Friend, have you ever been through this? You set your heart on something and spend your days picturing how wonderful life will be once it happens. Whether it is winning over the man (or woman) of your dreams, landing the job you have always wanted, or buying a flat, these goals that once seemed forever out of reach are finally yours after relentless, hard-won effort! In the moment you reach them, you feel a rush of excitement and let out a sigh of relief. And yet, once the goal is met, there is no "Happy ever after" the way you imagined. You say to yourself: "So that's all it was — turns out it's nothing much after all." And so you start chasing the next goal, and round it goes again.

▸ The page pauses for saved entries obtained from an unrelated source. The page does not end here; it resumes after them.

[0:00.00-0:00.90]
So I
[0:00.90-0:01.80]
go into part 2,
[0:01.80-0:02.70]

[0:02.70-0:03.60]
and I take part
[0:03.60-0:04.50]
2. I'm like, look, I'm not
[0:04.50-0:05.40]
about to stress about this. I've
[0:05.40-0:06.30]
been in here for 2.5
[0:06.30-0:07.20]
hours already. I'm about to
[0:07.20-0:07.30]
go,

If this is your experience, you are far from alone. Psychological research (Gilbert et al., 1998; Kahneman and Thaler, 2006) has found that people consistently and substantially overestimate the intensity or duration of the pleasure any event will bring — and the same goes for sorrow. In short, the thing you long for may not lift you to bliss, and the thing you dread most will not condemn you to misery. Why is this so? Possibly because such a tendency carries an evolutionary advantage. Any species that thrives does so by gathering large amounts of resources, chiefly food and mates. If a species, once satisfied, ceased to want or strive for anything more, its competitive edge would surely fall short of other species. By the same logic, if a single disaster crushed a species' will and killed off its drive to keep going, it would be only natural for that species to be eliminated. It is worth noting that a thriving species is not the same as a happy individual. Take pigs, whose numbers far happier outnumber dogs, having achieved on an evolutionary level the goal of replicating the species' genes again and again. But ask yourself: would you rather be a pig or a dog? The answer is surely obvious. Humans may not be as wretched as pigs, yet when it comes to the workings of our emotions we too are often under evolution's curse — hard to satisfy, and forever busy with the next pursuit, for instance.

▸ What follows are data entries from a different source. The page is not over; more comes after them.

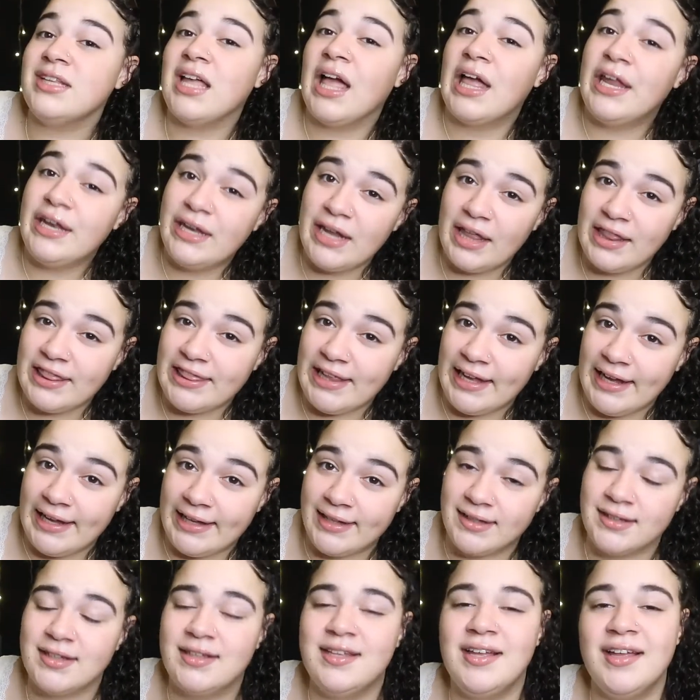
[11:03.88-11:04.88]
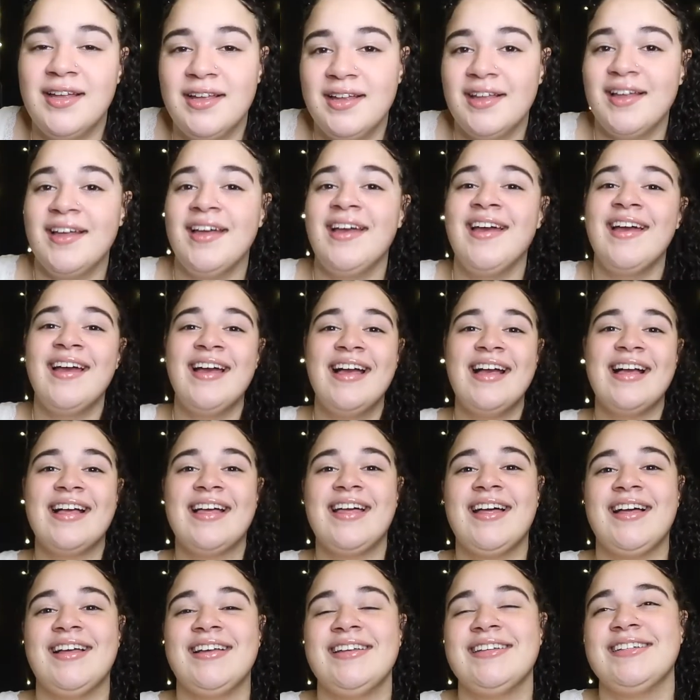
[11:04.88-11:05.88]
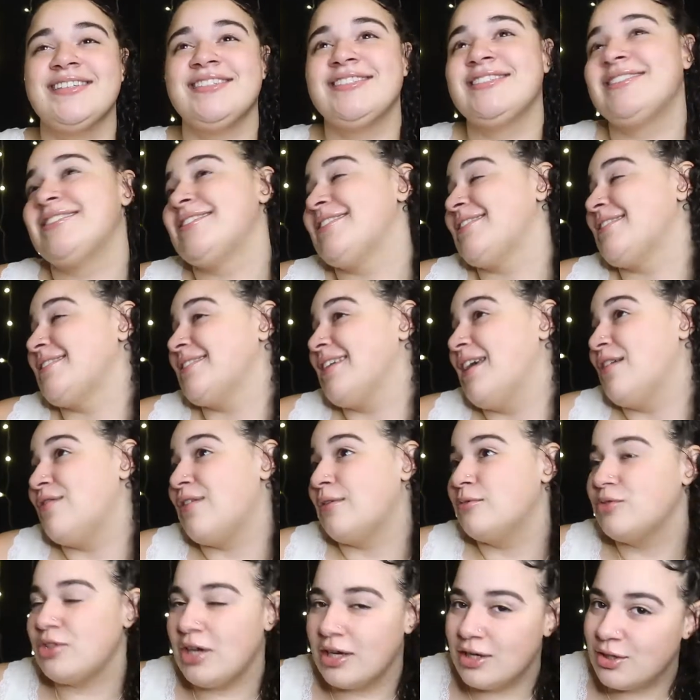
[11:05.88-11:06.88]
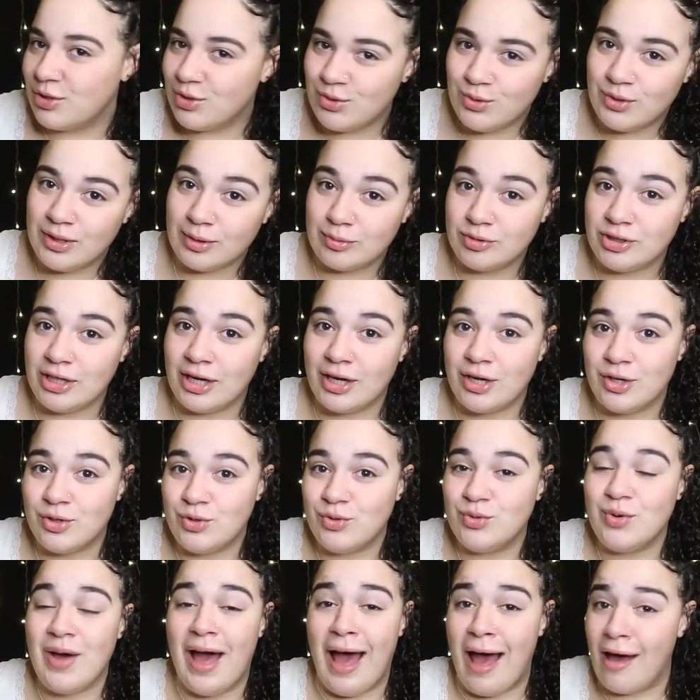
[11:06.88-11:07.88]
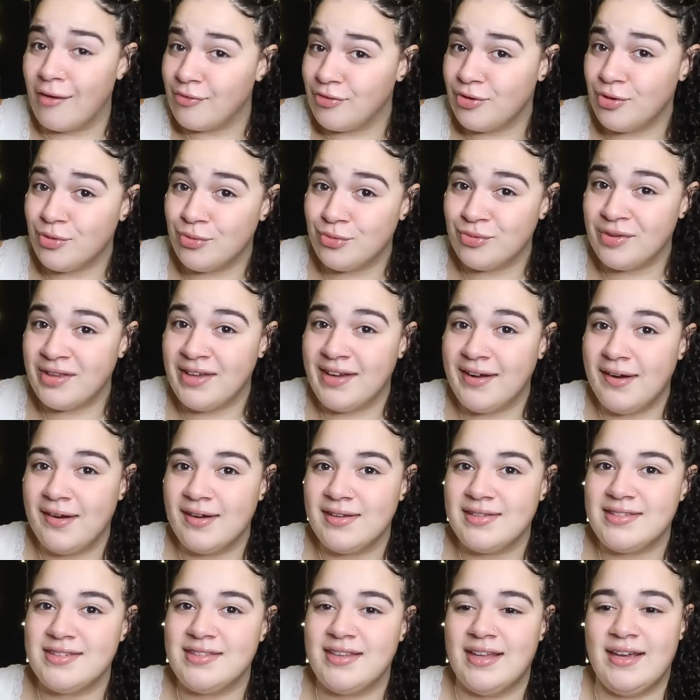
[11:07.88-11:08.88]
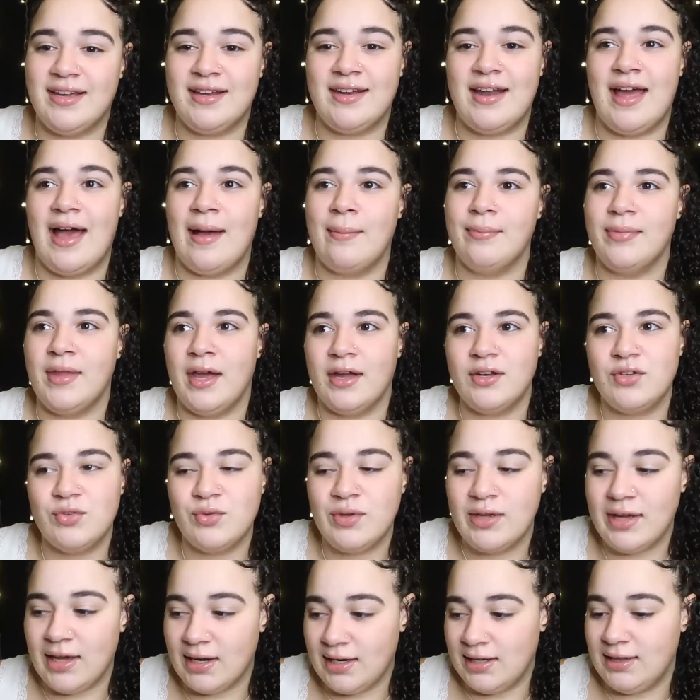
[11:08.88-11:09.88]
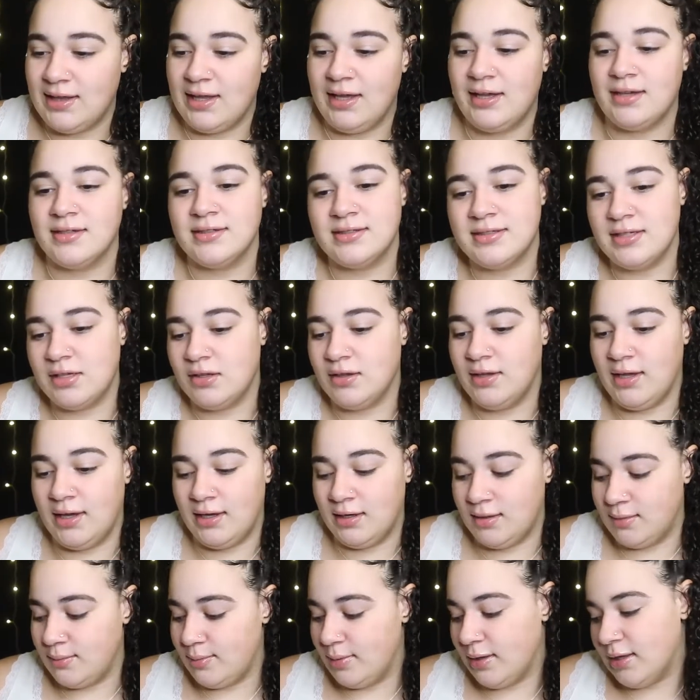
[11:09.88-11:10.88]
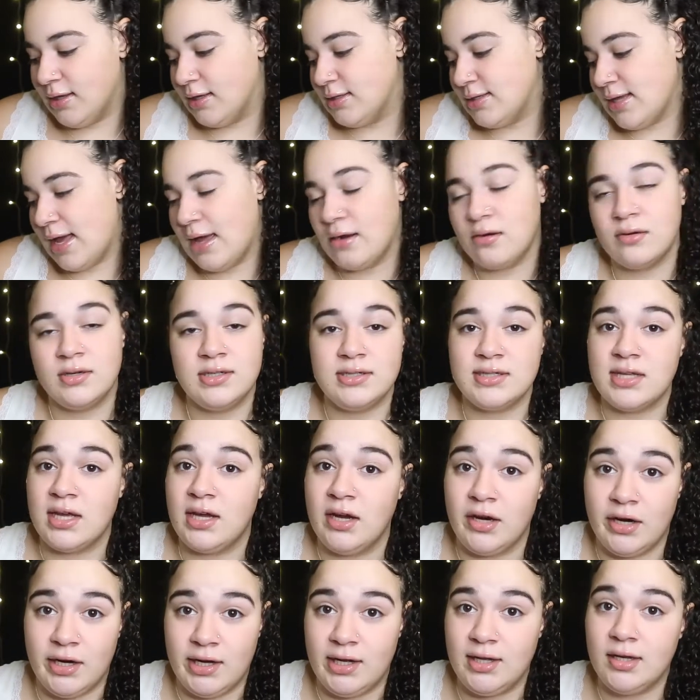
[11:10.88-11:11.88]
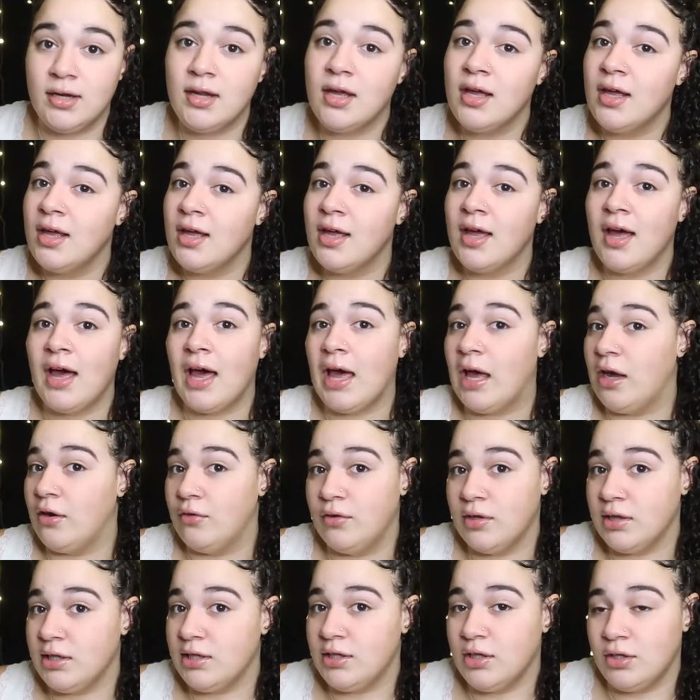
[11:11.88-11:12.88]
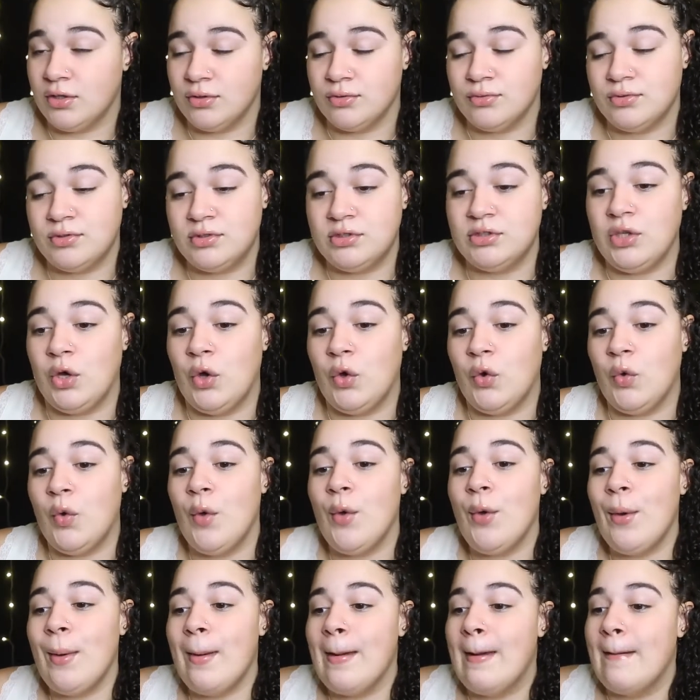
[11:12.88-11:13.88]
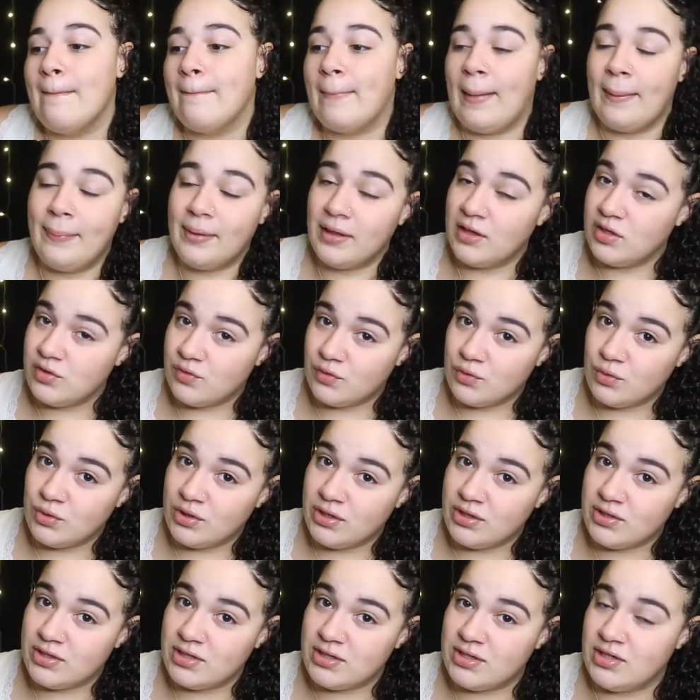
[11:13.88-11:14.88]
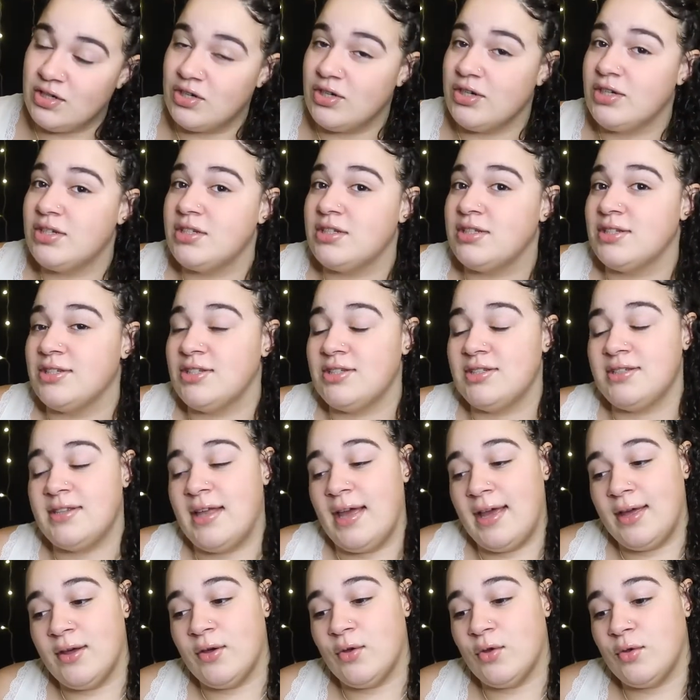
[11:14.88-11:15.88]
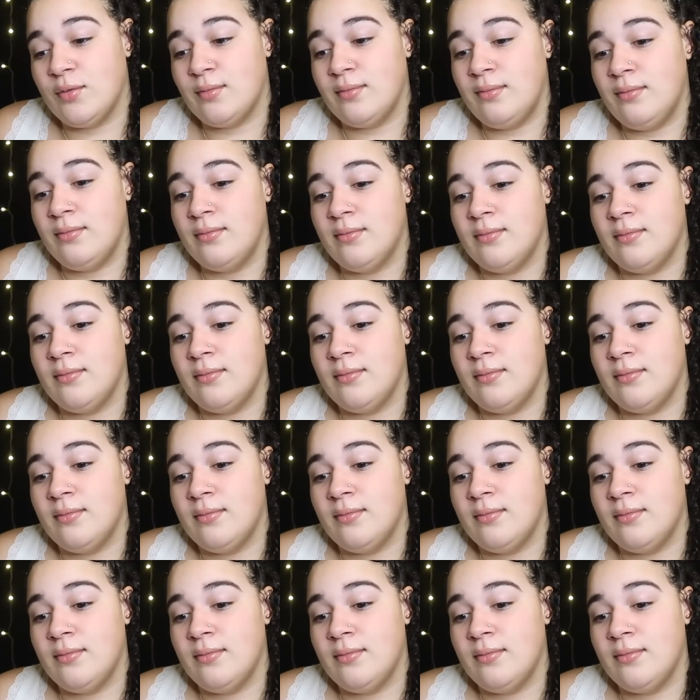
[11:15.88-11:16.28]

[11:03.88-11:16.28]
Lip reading: Nothing. Because if I'm trying to do what I'm trying to do after New Year's, then I'm not doing anything until then, because I don't need to hear it. I really don't. So my plans for New Year's this year is to stay home.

Fortunately, what sets humans apart from other species is our ability to break free of our fate. It seems the way out lies in learning to "live in the present" and valuing the journey over the outcome. Life is but a journey. No one was ever told what life was supposed to be before being born into the world, and yet we call it a journey all the same. Seen that way, everything falls into place more easily: along the way, we would do well to find good companions and savour the scenery of every passing moment.
Image source: Caregiver Warrior
Gilbert, D. T., Pinel, E. C., Wilson, T. D., Blumberg, S. J., & Wheatley, T. P. (1998). Immune neglect: a source of durability bias in affective forecasting. Journal of personality and social psychology, 75(3), 617.
Kahneman, D., & Thaler, R. H. (2006). Anomalies: Utility maximization and experienced utility. Journal of Economic Perspectives, 20(1), 221-234.